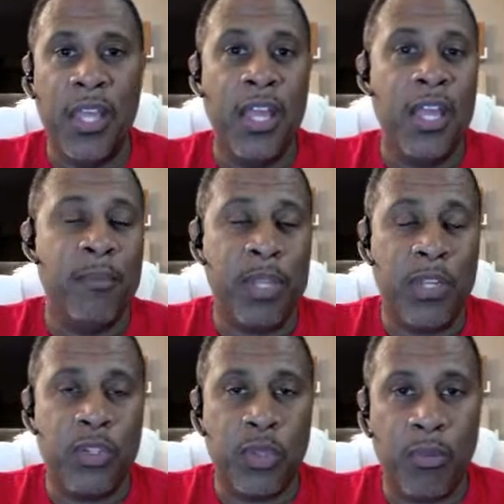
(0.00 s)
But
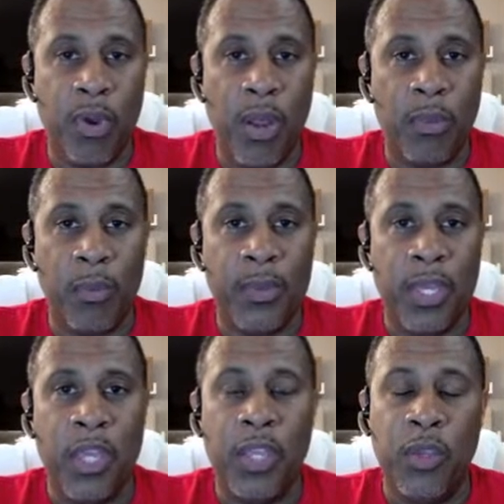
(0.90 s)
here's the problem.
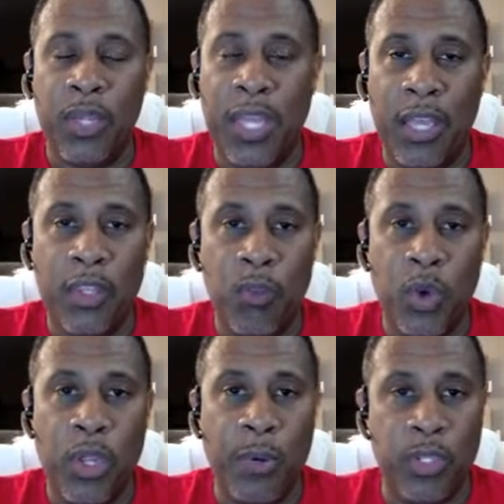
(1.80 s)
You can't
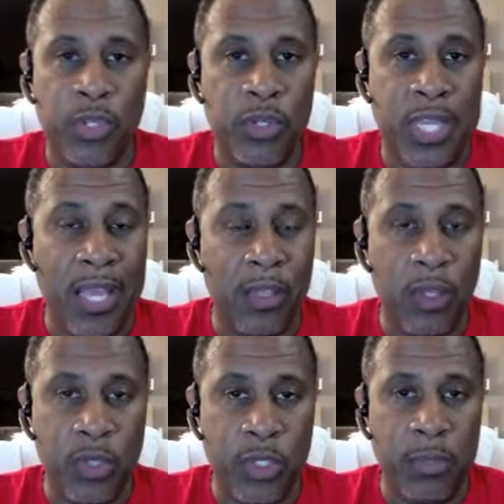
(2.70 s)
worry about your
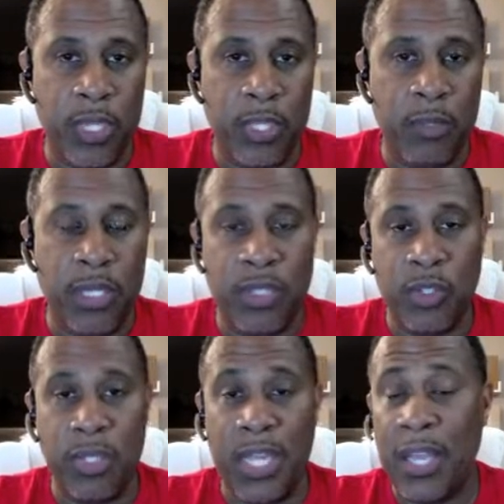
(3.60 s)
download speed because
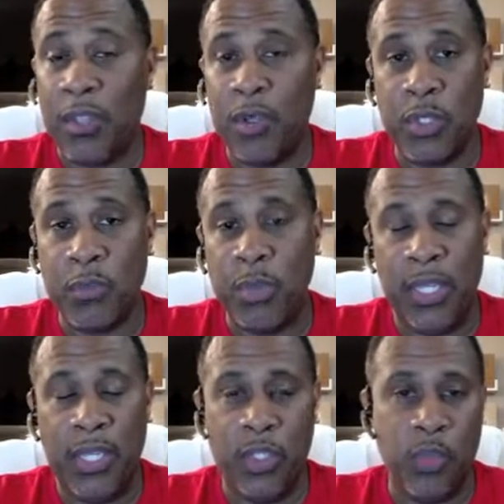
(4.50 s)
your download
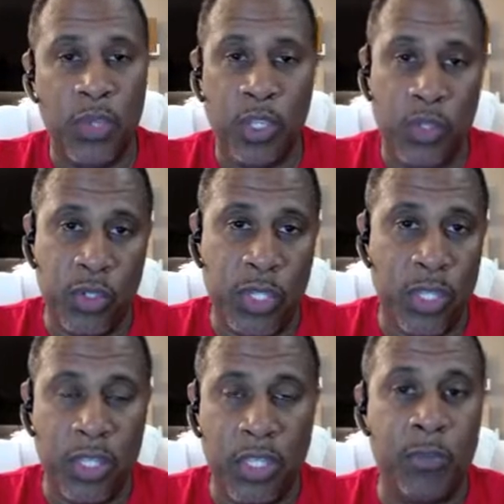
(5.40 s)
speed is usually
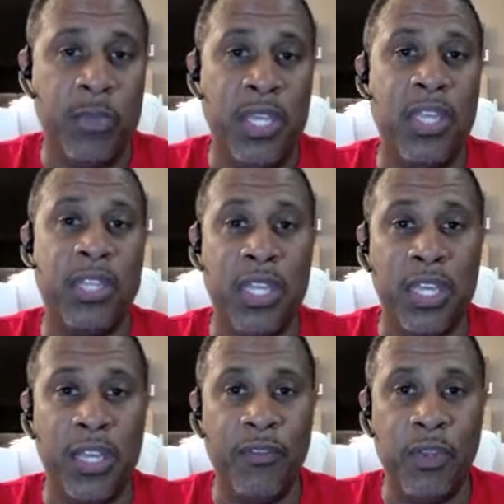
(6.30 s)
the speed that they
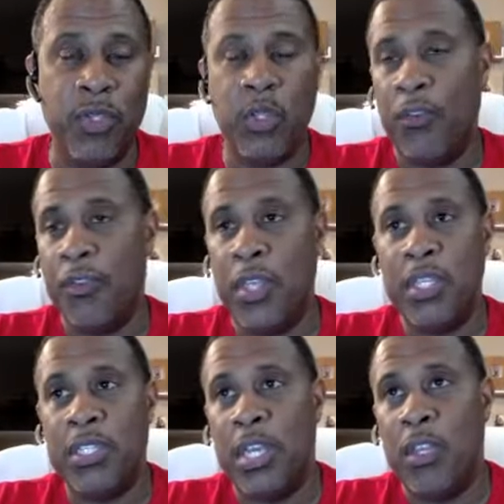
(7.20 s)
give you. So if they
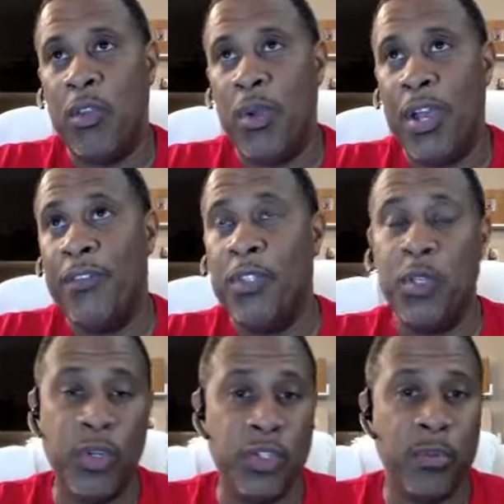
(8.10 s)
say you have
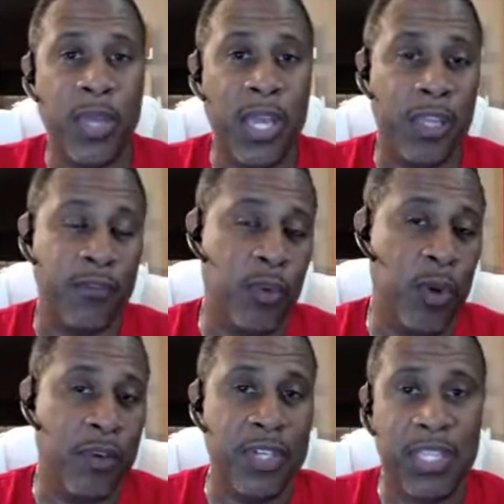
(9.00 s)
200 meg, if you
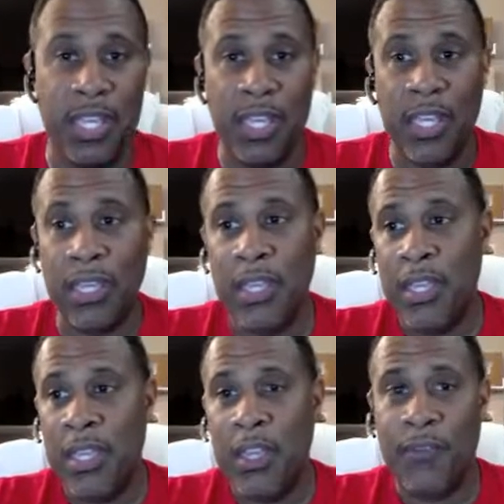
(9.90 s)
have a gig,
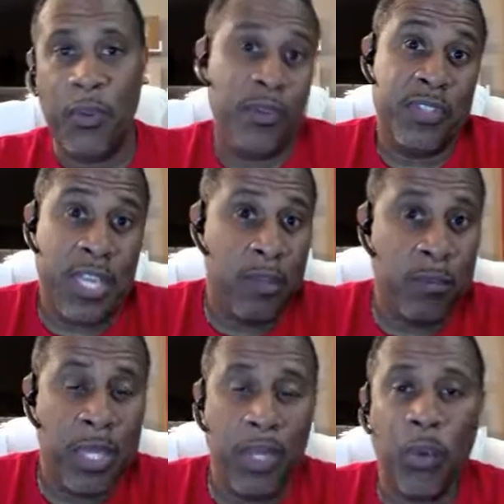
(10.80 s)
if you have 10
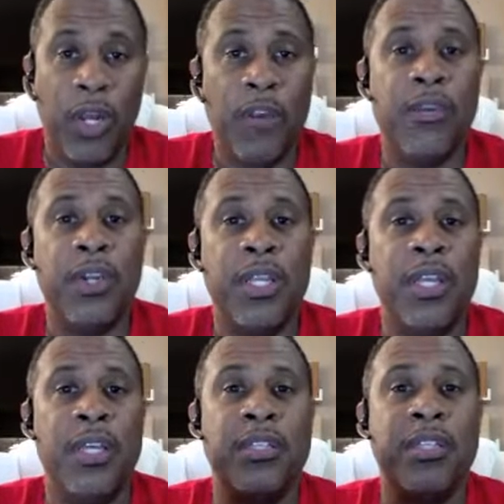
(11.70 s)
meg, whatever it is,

--------

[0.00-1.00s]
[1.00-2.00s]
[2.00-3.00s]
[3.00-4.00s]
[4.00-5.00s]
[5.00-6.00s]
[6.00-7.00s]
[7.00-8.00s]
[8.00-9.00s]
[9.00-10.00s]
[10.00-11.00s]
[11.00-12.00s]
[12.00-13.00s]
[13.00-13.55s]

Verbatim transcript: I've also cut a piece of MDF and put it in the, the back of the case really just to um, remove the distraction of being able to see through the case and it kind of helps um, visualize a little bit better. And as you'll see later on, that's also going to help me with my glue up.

--------

Could you restate word for word the lines above from the one containing "[4.00-5.00s]" through the one containing "Verbatim transcript: I've", both included, and nothing else?

Finished exercise —
[4.00-5.00s]
[5.00-6.00s]
[6.00-7.00s]
[7.00-8.00s]
[8.00-9.00s]
[9.00-10.00s]
[10.00-11.00s]
[11.00-12.00s]
[12.00-13.00s]
[13.00-13.55s]

Verbatim transcript: I've also cut a piece of MDF and put it in the, the back of the case really just to um, remove the distraction of being able to see through the case and it kind of helps um, visualize a little bit better. And as you'll see later on, that's also going to help me with my glue up.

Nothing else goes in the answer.